Tomorrow’s Giants 2 – Dataset Comparison, Data Sharing and Future Literatures

Following my first post from last week, here are more questions that the Royal Society wanted us Cambridge researchers to discuss during the peparatory Tomorrow’s Giant’s Meeting in Cambridge.

How can – and is it appropriate to – facilitate inter-laboratory dataset comparison?
Great that the question was asked. And the answer is yes of course it is. Not only is it appropriate, it is the vey essence of scientific endeavour. What else could be called science? That said, the fact that the question even had to be asked and that the answer is not self evident is disappointing. What has science/have scientists lost by way of attitude/ethics etc. that makes us even ask that question? Yes admittedly, there may be commercial reasons as to why this sort of comparison is not desirable. One of the participants in the session was at great pains to point out that there is often commercial interest tied up to data which prevents sharing and re-use and that is a fair point.

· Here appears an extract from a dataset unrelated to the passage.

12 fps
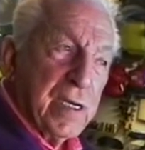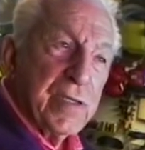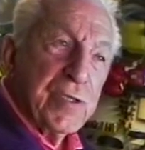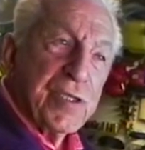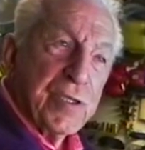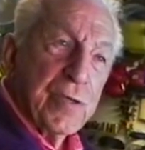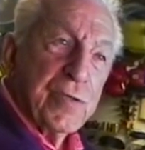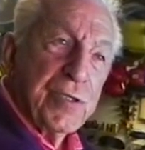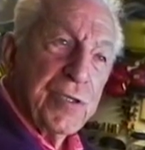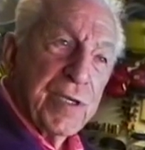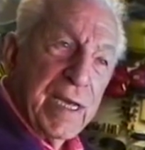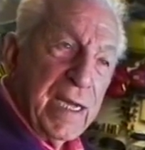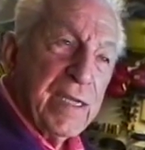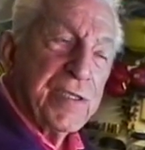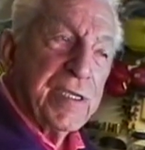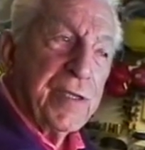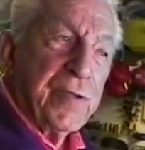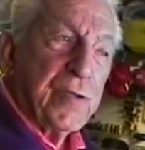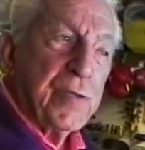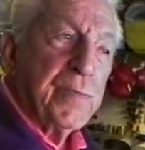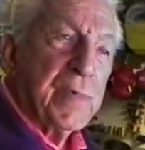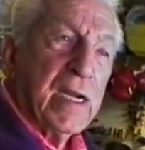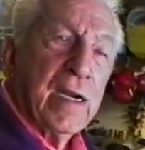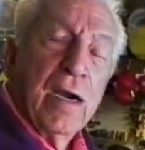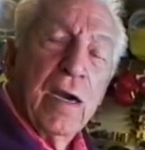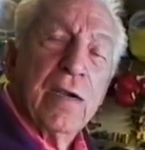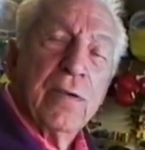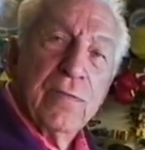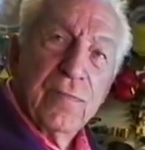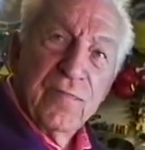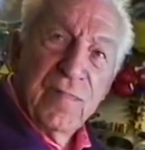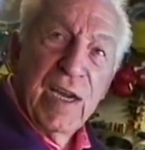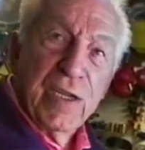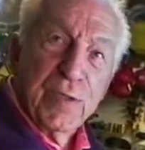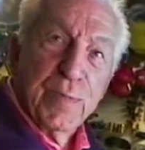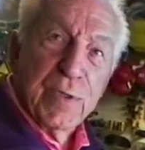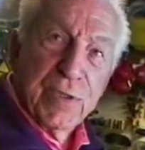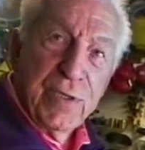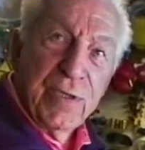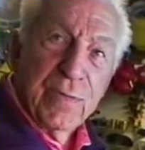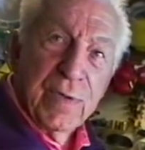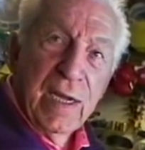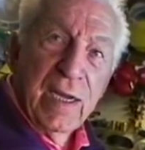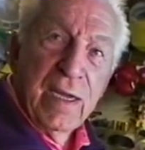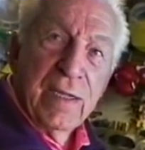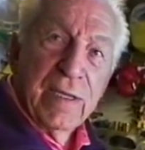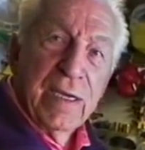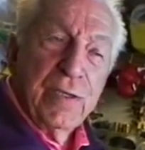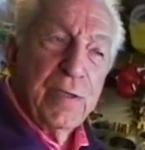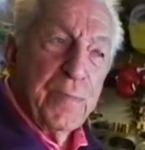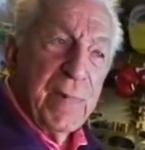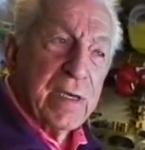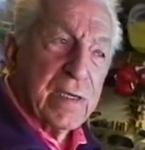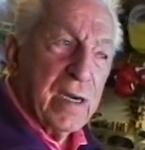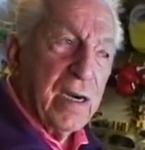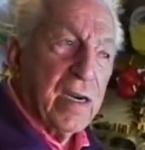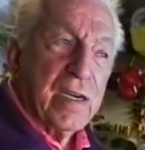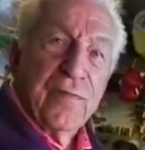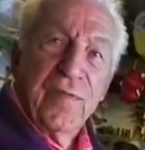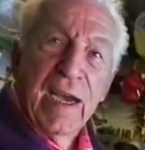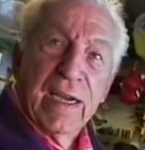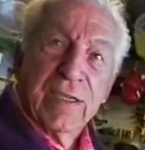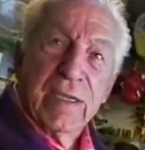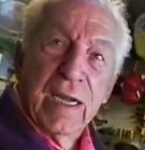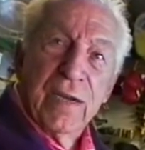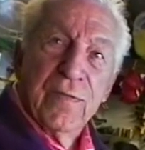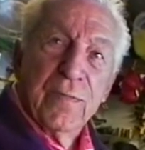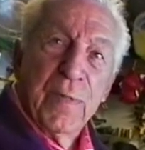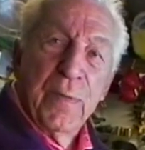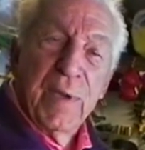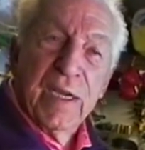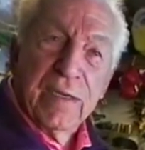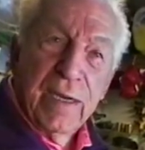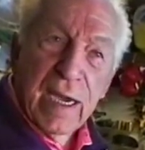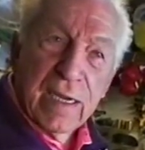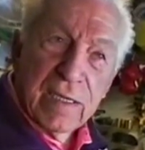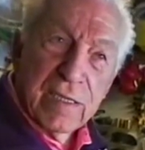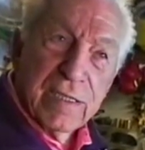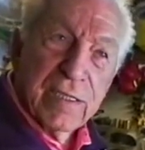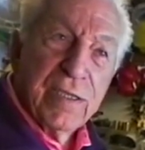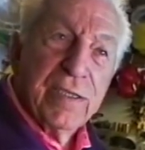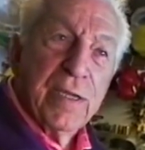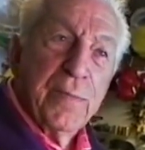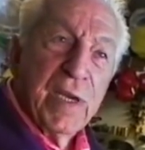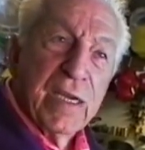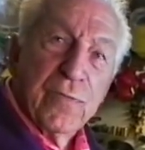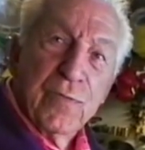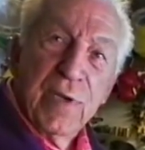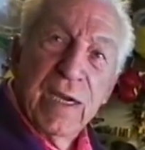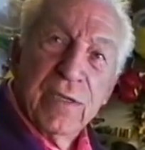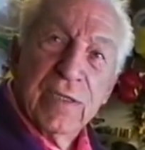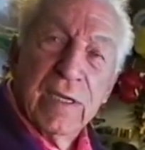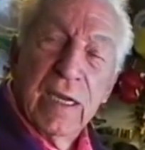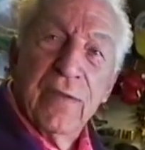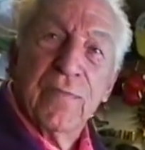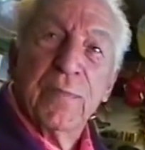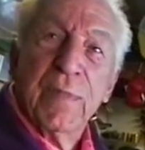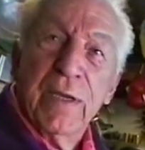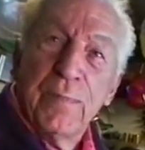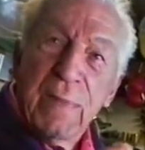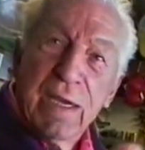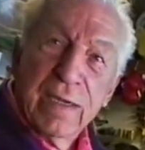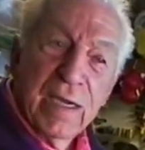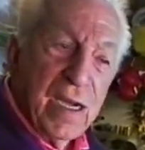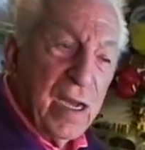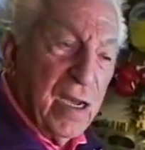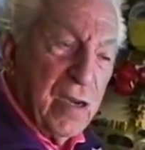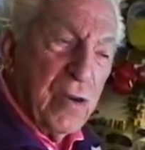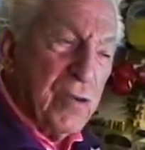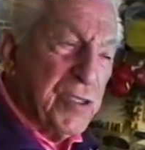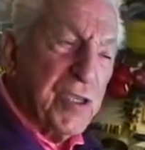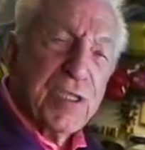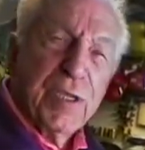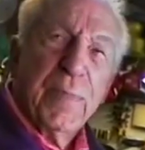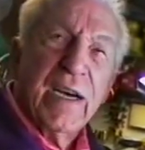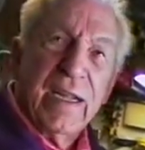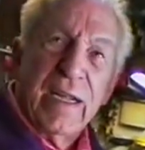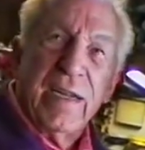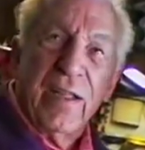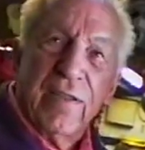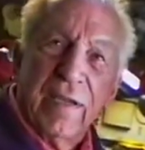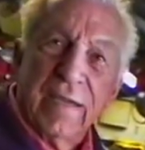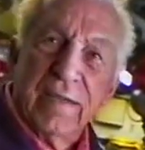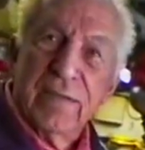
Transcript: other stones you can't see through them that are valuable too. They make artifacts out of them. They make necklaces. They make rings out of them. They make, oh, just about anything.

However, over the past couple of years I have sat through far too many presentations where the presenter got up and talked about the development of a proprietary model/machine learning tool using a proprietary dataset and proprietary software. Now that is NOT science – at best it is a piece of local engineering which solves a particular problem for the presenter, but it does not advance human knowledge at all. I,, as a fellow scientist, could not pick up any aspect of this work and build upon it as it is all proprietary. Local engineering at best.

Does the type of data have an impact on the ways it can be shared?
Flippantly speaking: “you betcha”. Again, great that the question was even asked. And the answer is multifaceted because the question can be read in a number of different ways. It could be read as “does the provenance of the data and context in which it was generated have an impact on the ways in which it can be shared?” The question can also be read as “Does the (technical) format the data is in have an impact on the way in which it can be shared? The answer in both cases is yes. Let’s tackle these two in turn. One of the participants of the workshop worked at the faculty of education and her primary research data consisted of a large collection of interviews she had conducted with children over the course of her work. She believes that this data is valuable to other researchers in her field and would dearly love to share – but finds herself in a mire of legal and ethical concerns with respect to, for example, the children’s privacy that effectively prevent her from data sharing. So yes, the context in which data is produced and the type of data that is generated can be an obstacle to sharing. If “type of data” is understood to mean “format” then the answer is also yes. A number of my colleagues have pointed out (see here, for example) the data loss that occurs when documents containing scientific data are converted from the format in which they were produced to pdf (examples are here, here and here). The production of data in vernacular or lossy dataformats obviously also have an impact on data sharing – particularly when the sharing and exchange format is lossy.
However, the fact that the question had to be asked at all and that it went straight over the heads of most scientists who were at the meeting and who do not work in the data business, is intensely disappointing. Laboratory researchers have no appreciation of what they are doing when they convert their Word documents to pdf. Data science and informatics are not part of the standard curriculum in the education of scientists – something that desperately needs to change if data loss due to ignorance in data handling is to be avoided in the future.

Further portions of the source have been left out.